### WHAT NEEDS TO BE DONE:
Leave the pictures out and restate each entry below word for word.
___ ENTRIES SHOWN
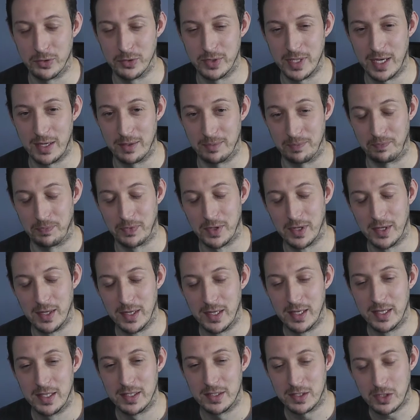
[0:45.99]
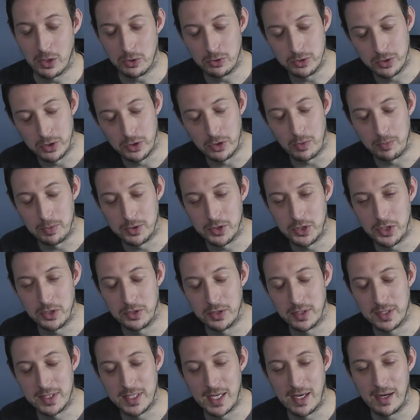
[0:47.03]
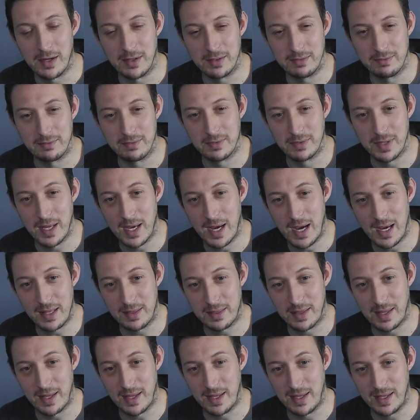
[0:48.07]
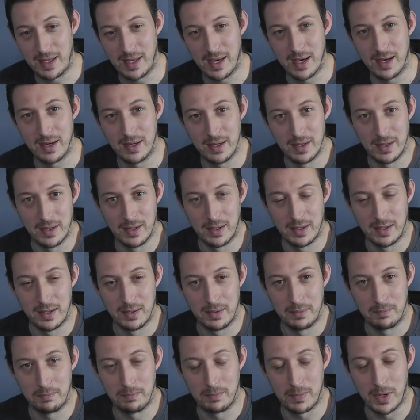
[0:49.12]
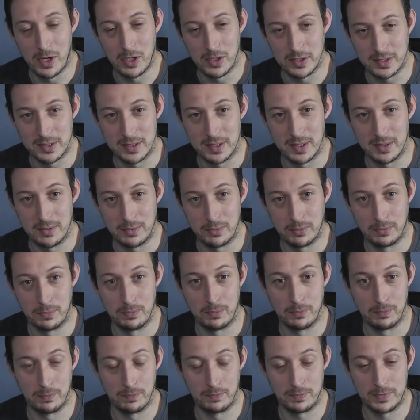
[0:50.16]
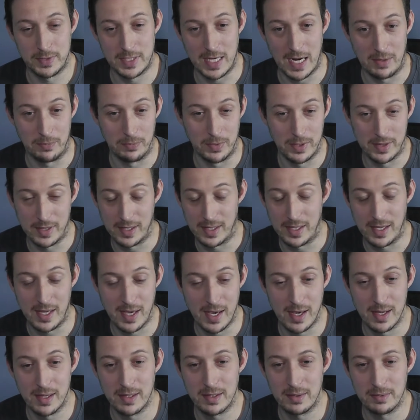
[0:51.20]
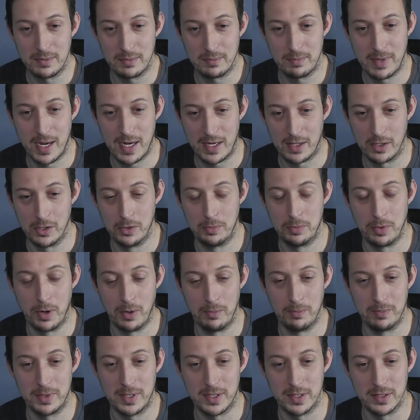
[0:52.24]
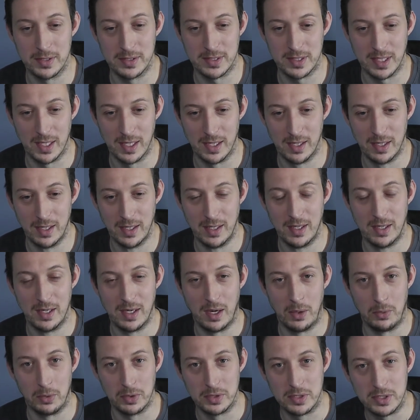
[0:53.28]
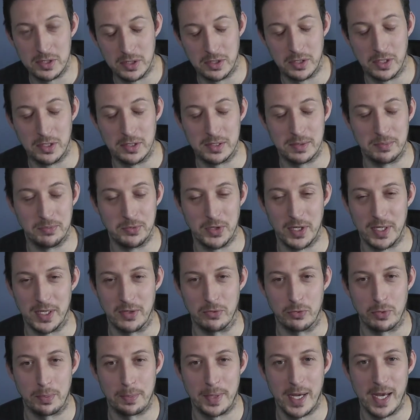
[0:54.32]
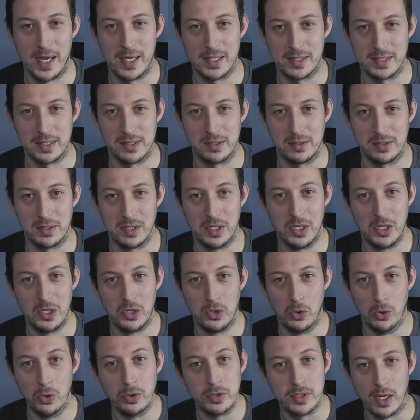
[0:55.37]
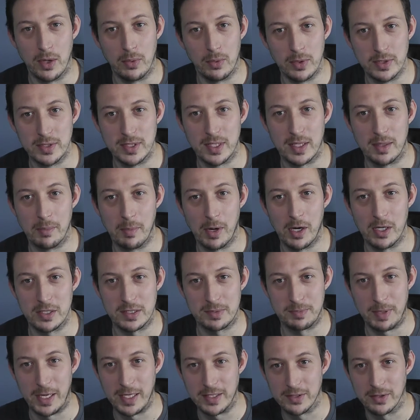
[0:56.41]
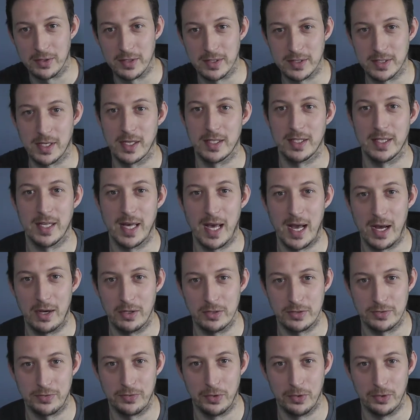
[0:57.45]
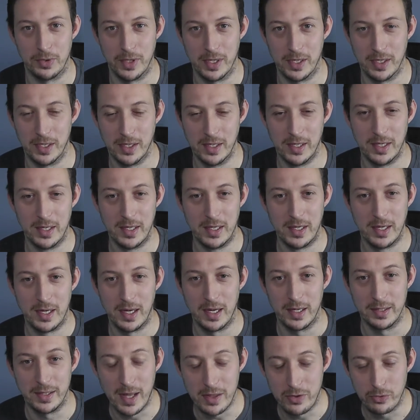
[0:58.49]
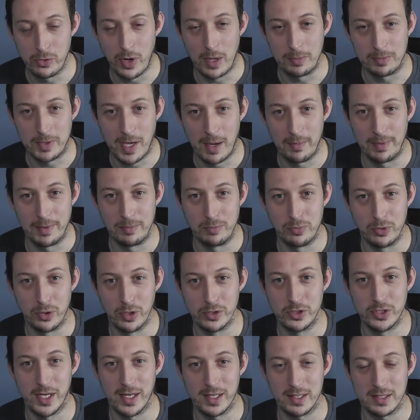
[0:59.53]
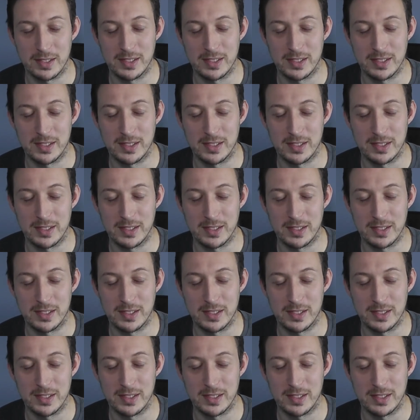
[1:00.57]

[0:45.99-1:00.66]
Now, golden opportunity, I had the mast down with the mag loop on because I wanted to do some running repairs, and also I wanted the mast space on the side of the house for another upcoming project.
______
### SOLVED PROBLEM:
[0:45.99]
[0:47.03]
[0:48.07]
[0:49.12]
[0:50.16]
[0:51.20]
[0:52.24]
[0:53.28]
[0:54.32]
[0:55.37]
[0:56.41]
[0:57.45]
[0:58.49]
[0:59.53]
[1:00.57]

[0:45.99-1:00.66]
Now, golden opportunity, I had the mast down with the mag loop on because I wanted to do some running repairs, and also I wanted the mast space on the side of the house for another upcoming project.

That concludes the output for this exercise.